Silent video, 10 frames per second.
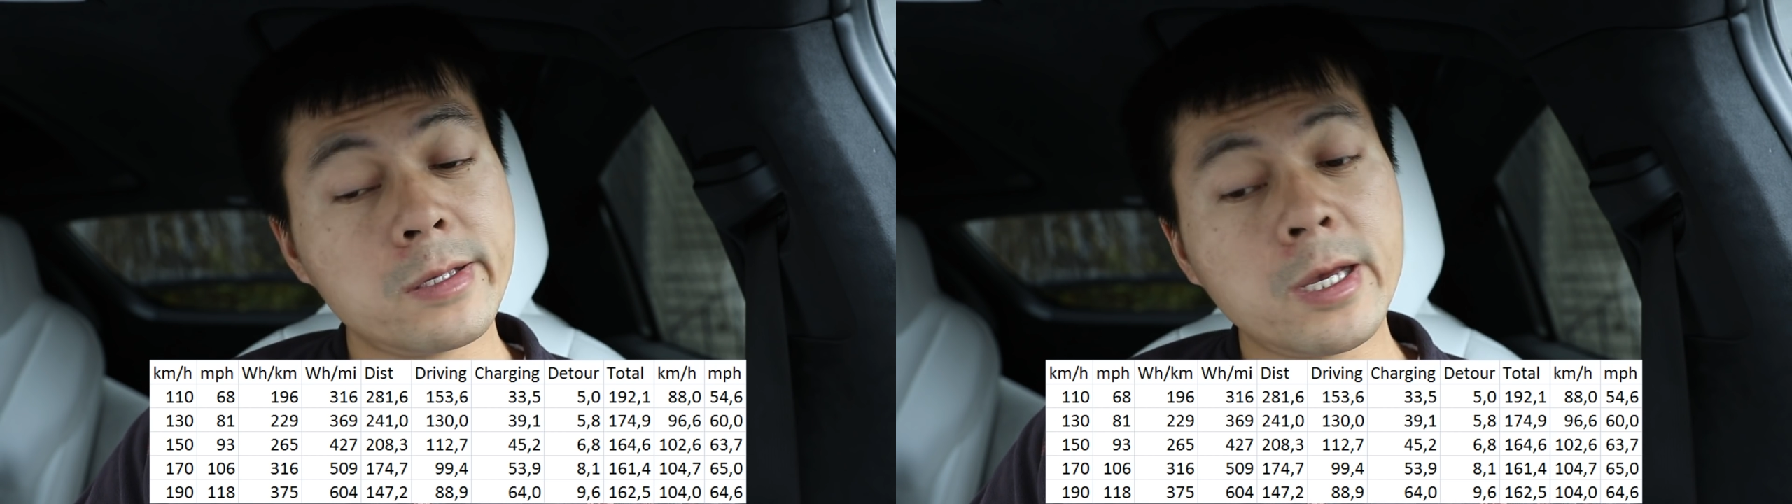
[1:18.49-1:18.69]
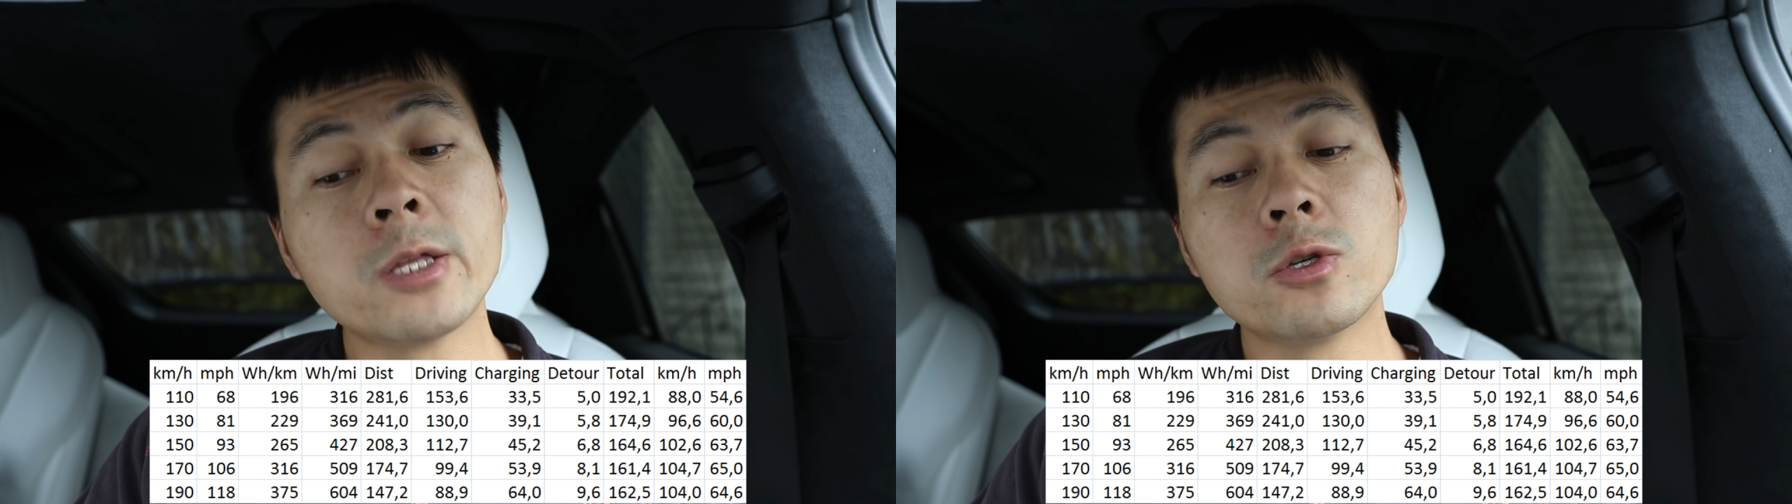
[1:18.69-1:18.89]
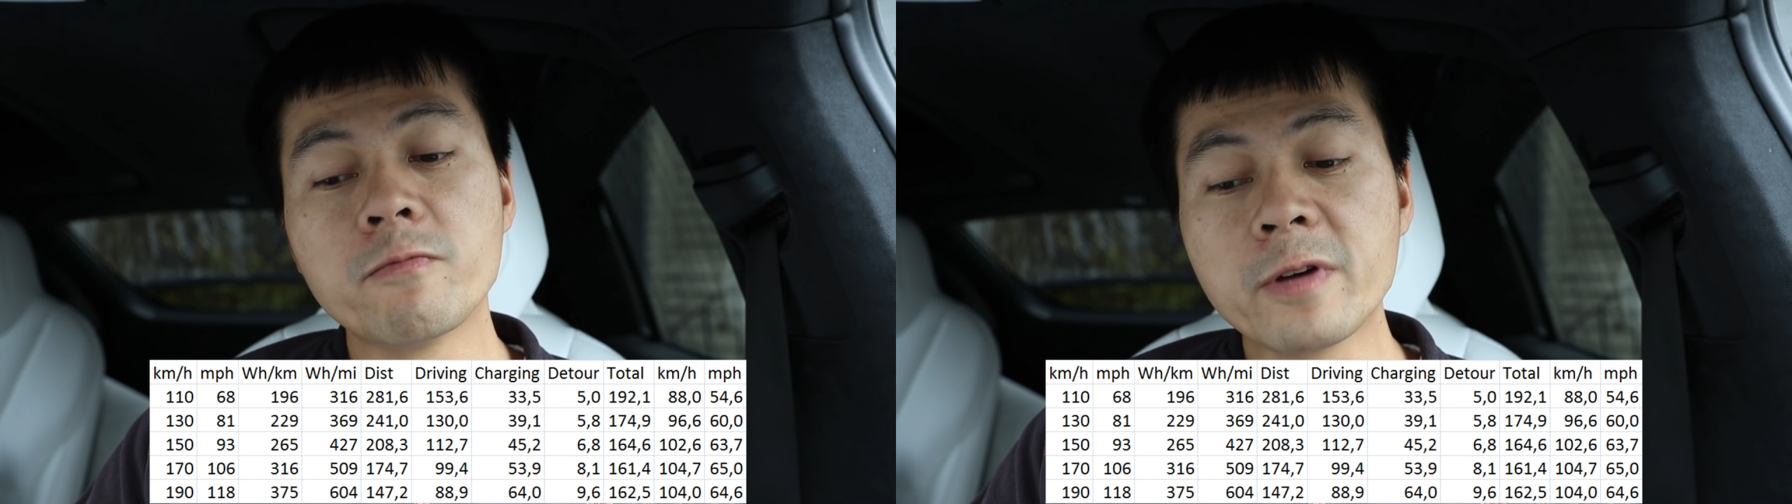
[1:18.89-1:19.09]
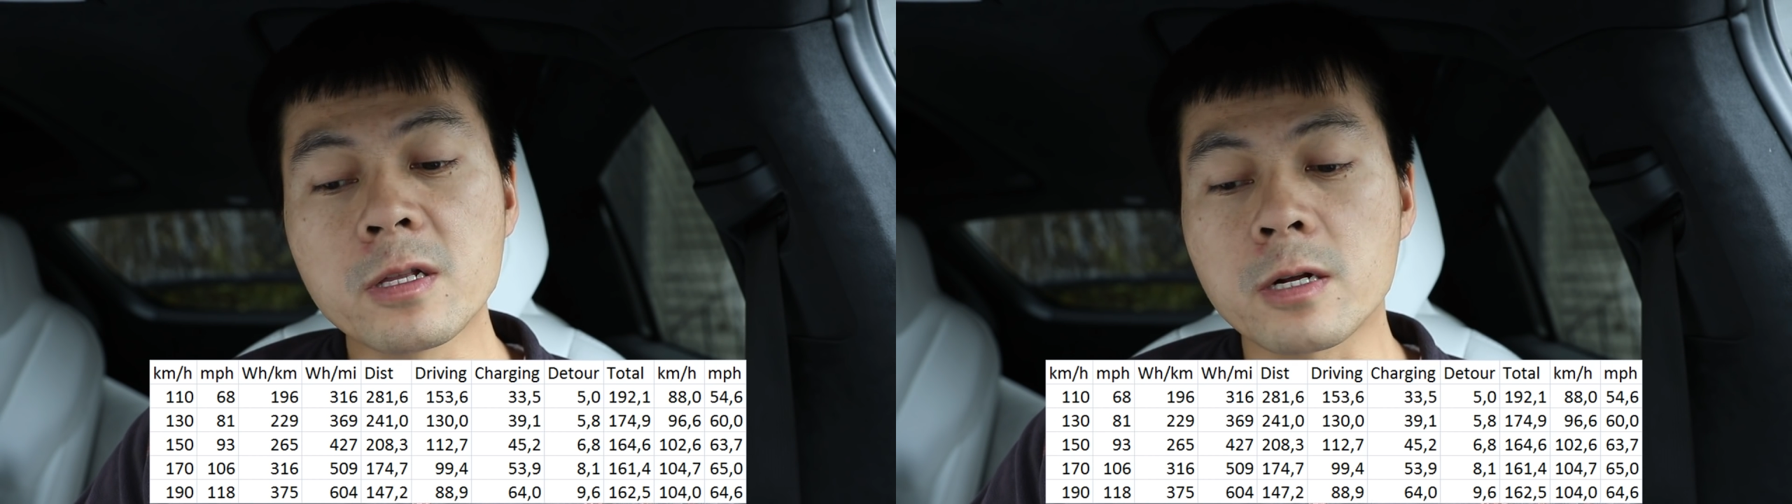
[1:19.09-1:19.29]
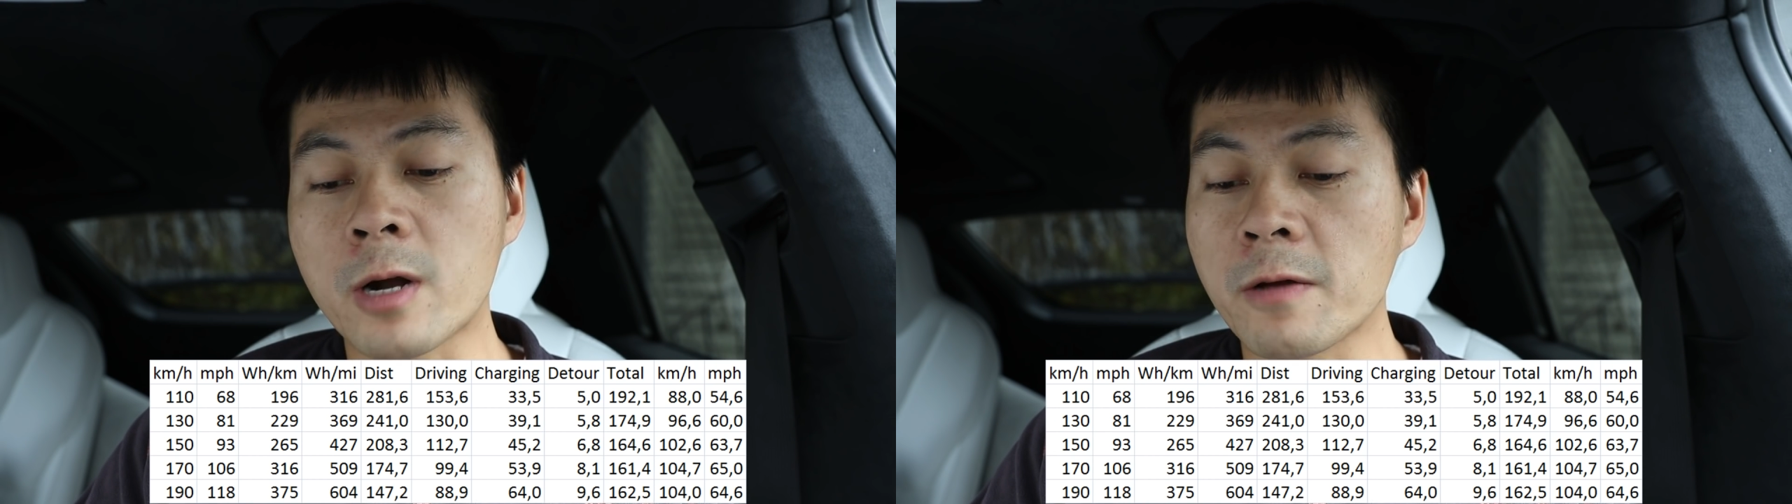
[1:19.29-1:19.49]
then you
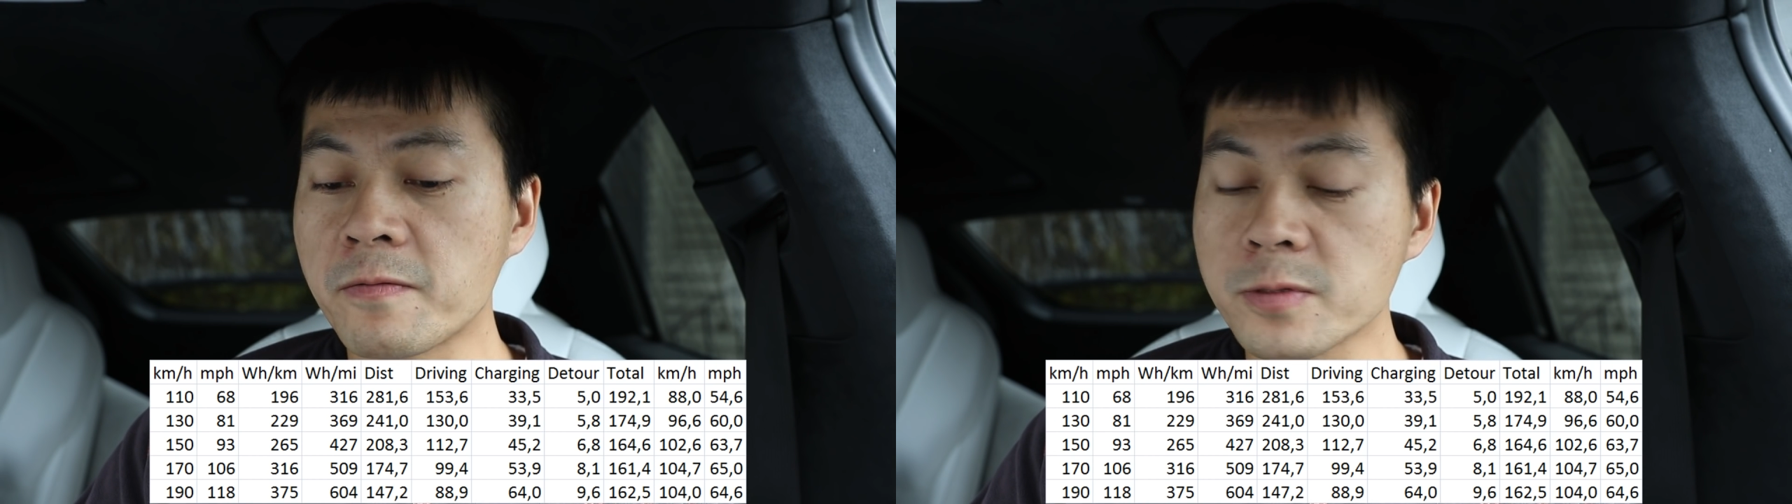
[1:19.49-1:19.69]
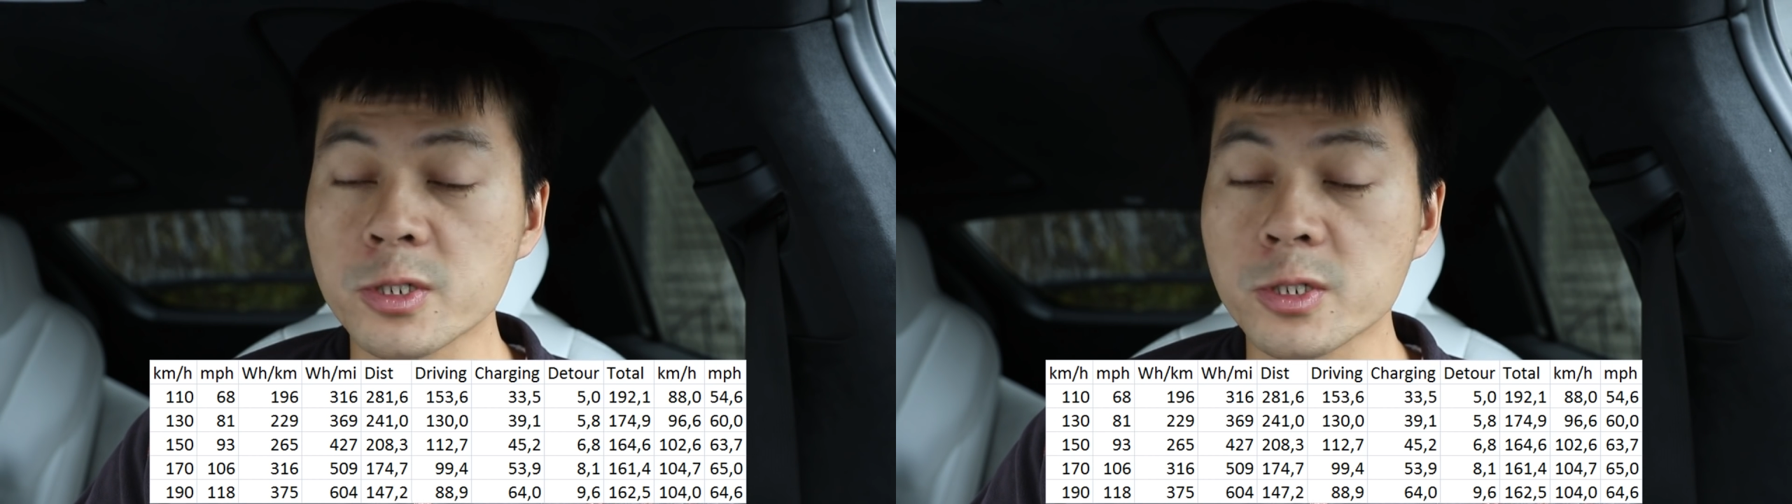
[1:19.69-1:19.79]
will arrive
^^^^
WORK TO COMPLETE:
Exclude the pictures and give back the rest of the data above exactly as written.

SOLUTION TO THE EXERCISE:
Silent video, 10 frames per second.
[1:18.49-1:18.69]
[1:18.69-1:18.89]
[1:18.89-1:19.09]
[1:19.09-1:19.29]
[1:19.29-1:19.49]
then you
[1:19.49-1:19.69]
[1:19.69-1:19.79]
will arrive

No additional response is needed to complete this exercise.